• [Stored data entries]
-=-=-
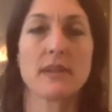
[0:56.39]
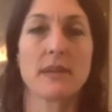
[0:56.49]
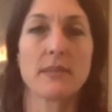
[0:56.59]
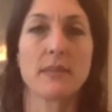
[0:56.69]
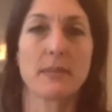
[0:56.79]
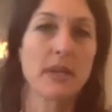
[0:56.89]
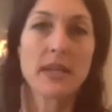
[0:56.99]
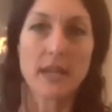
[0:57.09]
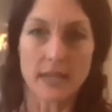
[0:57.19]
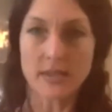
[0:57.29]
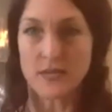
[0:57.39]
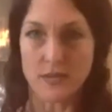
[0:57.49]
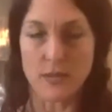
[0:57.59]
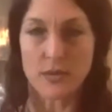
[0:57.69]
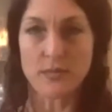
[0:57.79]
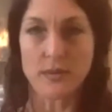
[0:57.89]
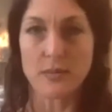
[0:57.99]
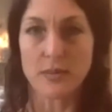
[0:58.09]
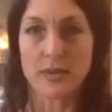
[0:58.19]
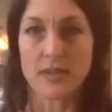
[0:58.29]
I'm going to guess for most
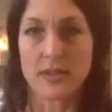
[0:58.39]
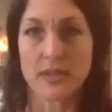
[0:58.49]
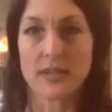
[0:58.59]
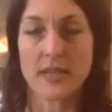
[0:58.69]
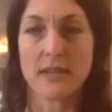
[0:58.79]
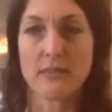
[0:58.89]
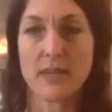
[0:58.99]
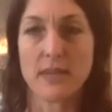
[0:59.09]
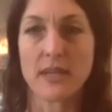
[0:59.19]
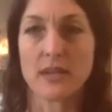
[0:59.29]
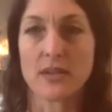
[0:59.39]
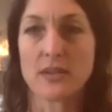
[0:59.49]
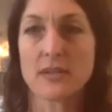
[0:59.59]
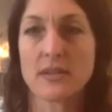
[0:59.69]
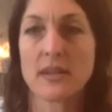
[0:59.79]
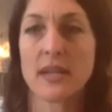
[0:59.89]
people it's going to take many years.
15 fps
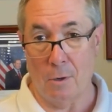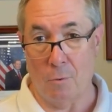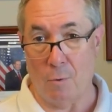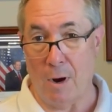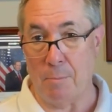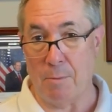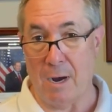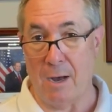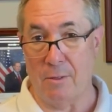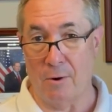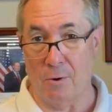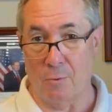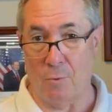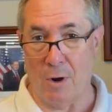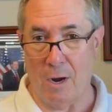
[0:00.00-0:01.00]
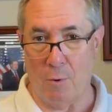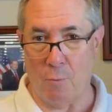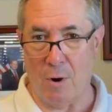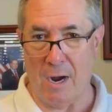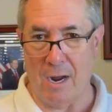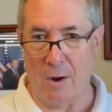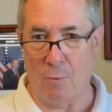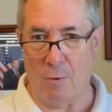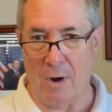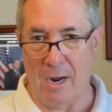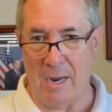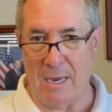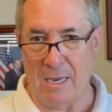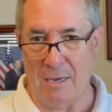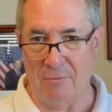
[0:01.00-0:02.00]
why bother? Why, why,
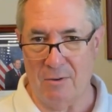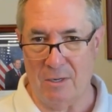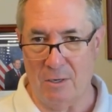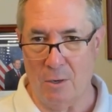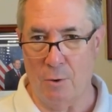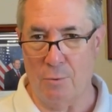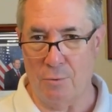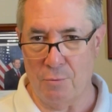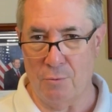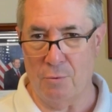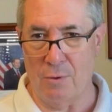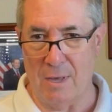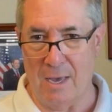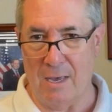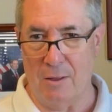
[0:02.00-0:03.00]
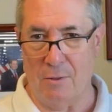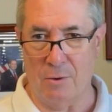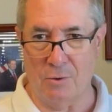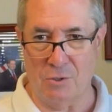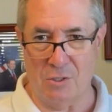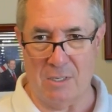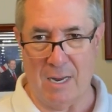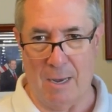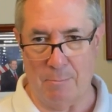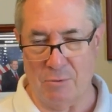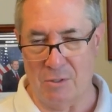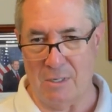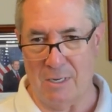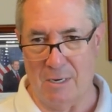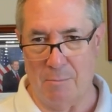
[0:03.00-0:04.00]
why even go through that those
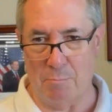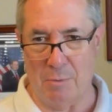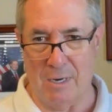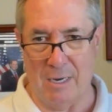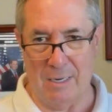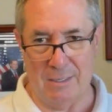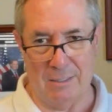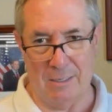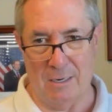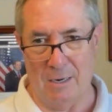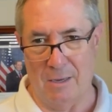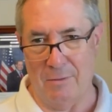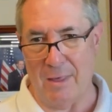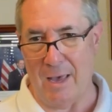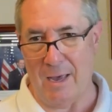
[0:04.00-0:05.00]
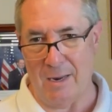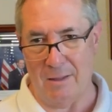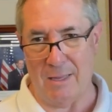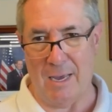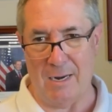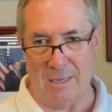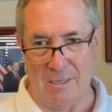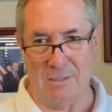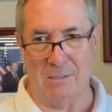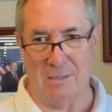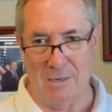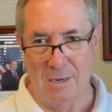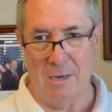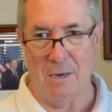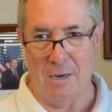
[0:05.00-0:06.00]
steps? Uh, but uh, that that is
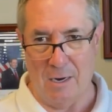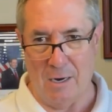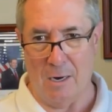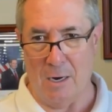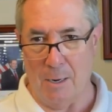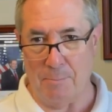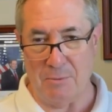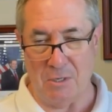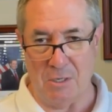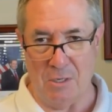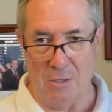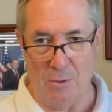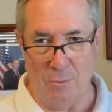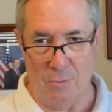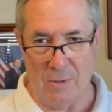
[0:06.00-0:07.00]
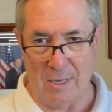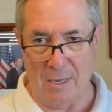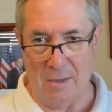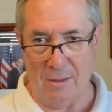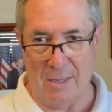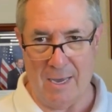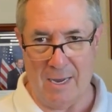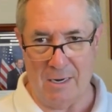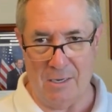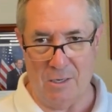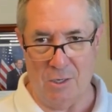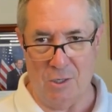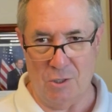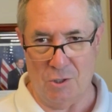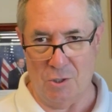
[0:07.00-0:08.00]
uh, up to you. That that
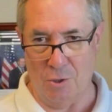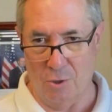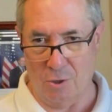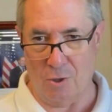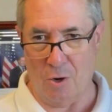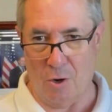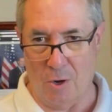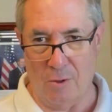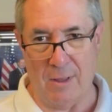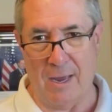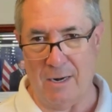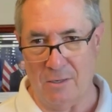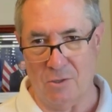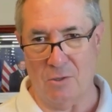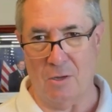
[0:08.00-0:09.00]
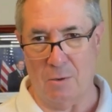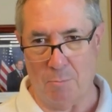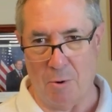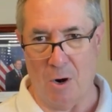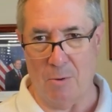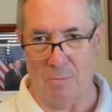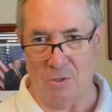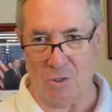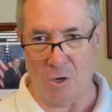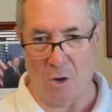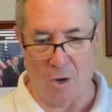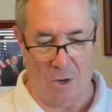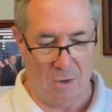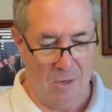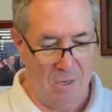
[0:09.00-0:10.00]
is your call. That is the department's
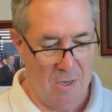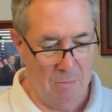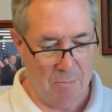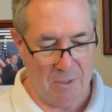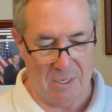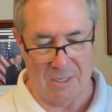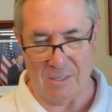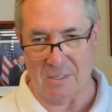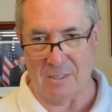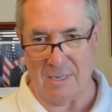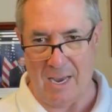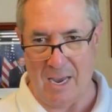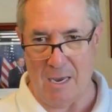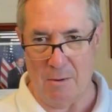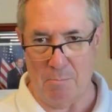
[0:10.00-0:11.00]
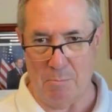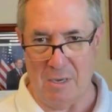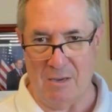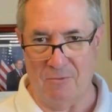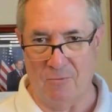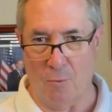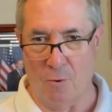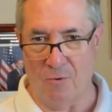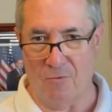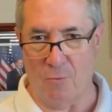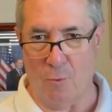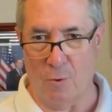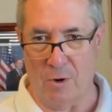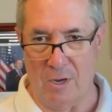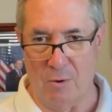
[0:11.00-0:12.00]
call. But this is AB
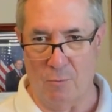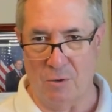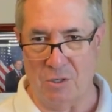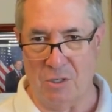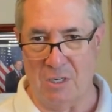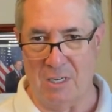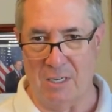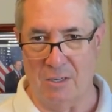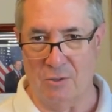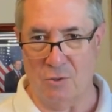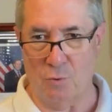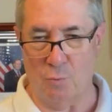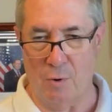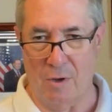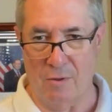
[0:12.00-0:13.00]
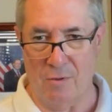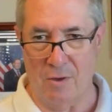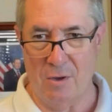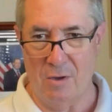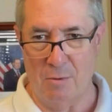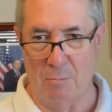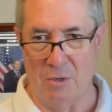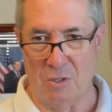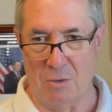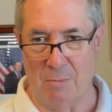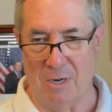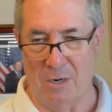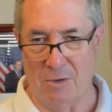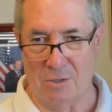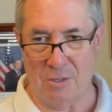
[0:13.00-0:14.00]
440, which deals with
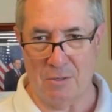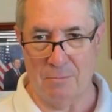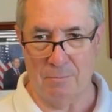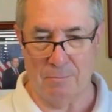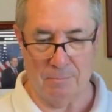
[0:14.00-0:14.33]
misdemeanors.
-=-=-
• [TASK REQUIREMENTS] Verbatim copy without images: write the records above out in full.

• [EXERCISE OUTPUT]
[0:56.39]
[0:56.49]
[0:56.59]
[0:56.69]
[0:56.79]
[0:56.89]
[0:56.99]
[0:57.09]
[0:57.19]
[0:57.29]
[0:57.39]
[0:57.49]
[0:57.59]
[0:57.69]
[0:57.79]
[0:57.89]
[0:57.99]
[0:58.09]
[0:58.19]
[0:58.29]
I'm going to guess for most
[0:58.39]
[0:58.49]
[0:58.59]
[0:58.69]
[0:58.79]
[0:58.89]
[0:58.99]
[0:59.09]
[0:59.19]
[0:59.29]
[0:59.39]
[0:59.49]
[0:59.59]
[0:59.69]
[0:59.79]
[0:59.89]
people it's going to take many years.
15 fps
[0:00.00-0:01.00]
[0:01.00-0:02.00]
why bother? Why, why,
[0:02.00-0:03.00]
[0:03.00-0:04.00]
why even go through that those
[0:04.00-0:05.00]
[0:05.00-0:06.00]
steps? Uh, but uh, that that is
[0:06.00-0:07.00]
[0:07.00-0:08.00]
uh, up to you. That that
[0:08.00-0:09.00]
[0:09.00-0:10.00]
is your call. That is the department's
[0:10.00-0:11.00]
[0:11.00-0:12.00]
call. But this is AB
[0:12.00-0:13.00]
[0:13.00-0:14.00]
440, which deals with
[0:14.00-0:14.33]
misdemeanors.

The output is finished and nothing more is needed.